Russ Roberts: But a lot of politics, I mean to say in America today, but of course it’s true throughout most of history Any Democracy. That’s certainly true here in Israel. There’s a fear that the political process is a zero-sum game: if the other side wins, we lose, and we lose in a devastating way.
I support the United States. I think there is a view in the United States that if the left wins, the United States is no longer the United States. And there is a view on the left that if the right wins, the United States is no longer the United States. That would be kind of a disgrace and a failure of its original mission.
And I often put it this way: There is no longer a common narrative. I don’t know if that’s a useful way of thinking, but the country is divided and each side is effectively blaming the other. RebelliousIt’s very hard to get anything done. That’s part of what your book is about, but it also seems to me to imply that there’s a cultural failure and a political failure going on at the same time, as you describe in your book. Do you think the United States is in that situation, and is your book in some sense an antidote to that ill?
Yuval Levin: I think we’ve reached that point, in a way, where I think it’s possible to recover from something like this. because Our political tradition gives us much to work with in this area.
So I would say that people’s sense that the stakes are absolute is the result of a misunderstanding of how democracy works.
And it’s a misconception that is at the root of why some democracies fail. And what’s amazing about the American Constitution is how aware it is of that danger.
So democracy is rooted in the idea that majority rule is essential to political legitimacy. I believe that’s absolutely true. And the framers of the United States Constitution started from that premise.
There teeth At the heart of it all is democracy: everyone is ultimately accountable to the people who vote for them.
But there is another fact about democracy: majority rule can be very oppressive. And it is terrifying to minorities. Because if everything depends on the majority, and everything the majority does is considered legitimate, then if you are not in the majority, you are in big trouble. And elections are the moments when a society decides who is the majority and who is the minority. So if everything is at stake in every election, the stakes are very high, and therefore it is really teeth A deadly battle.
The U.S. Constitution empowers the majority while also intentionally placing a series of constraints on that majority.
To be honest, that’s what we complain about with the Constitution.
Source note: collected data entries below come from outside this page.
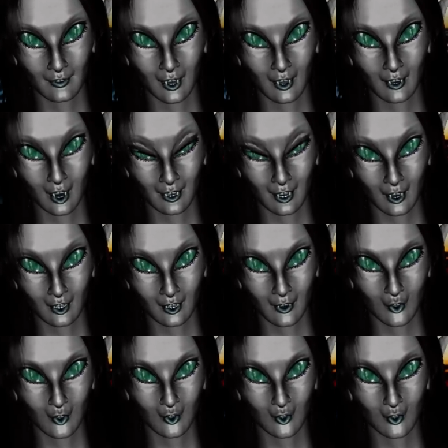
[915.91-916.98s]
who does not
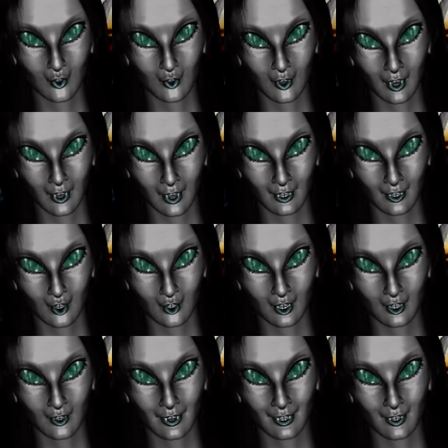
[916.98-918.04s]
even know what
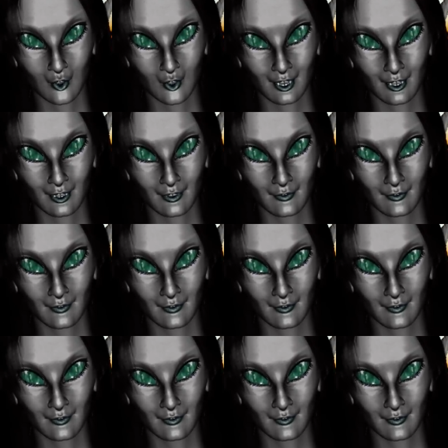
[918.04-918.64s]
discreet means.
A lot of the people who criticize the Constitution are majoritarian in nature. They say, “The majority of the people voted for this party, and they get nothing.” end “Because we have to negotiate with other agencies and with counterparts within the agency.”
And it’s true. In America, anyone who wins a presidential election or a congressional election sooner or later has to say, “Look, I won the election. Why am I still here?” transaction With these people?
The reason you are still dealing with these people is because the Constitution is acutely aware that majorities must be checked before they can be empowered; or, at the very least, because it recognizes that to be truly legitimate, majorities must be broad and enduring, not narrow and fleeting, temporary majorities.
So what this system does is it creates a bicameral parliament, with two houses elected in two different ways, and it creates branches of government that are constantly getting in each other’s way, it creates an executive branch that is elected in a very specific way and that has to be accountable to the parliament at all times.
All of this is to ensure that simply being in the minority doesn’t make you a loser. That’s not how American life should be.
And in a sense, the competing and interacting majorities that the system creates are a way of ensuring that everyone is sometimes in the minority, or at least able to imagine that they are, and therefore that minorities have to worry about how to be protected from the power of the majority.
How to balance the power of the majority with the rights of the minority is therefore a challenge that all democracies must face.
The US Constitution actually explicitly states good That’s not easy to do, but that’s why narrowing down the only majorities that exist in 21st-century America is so frustrating.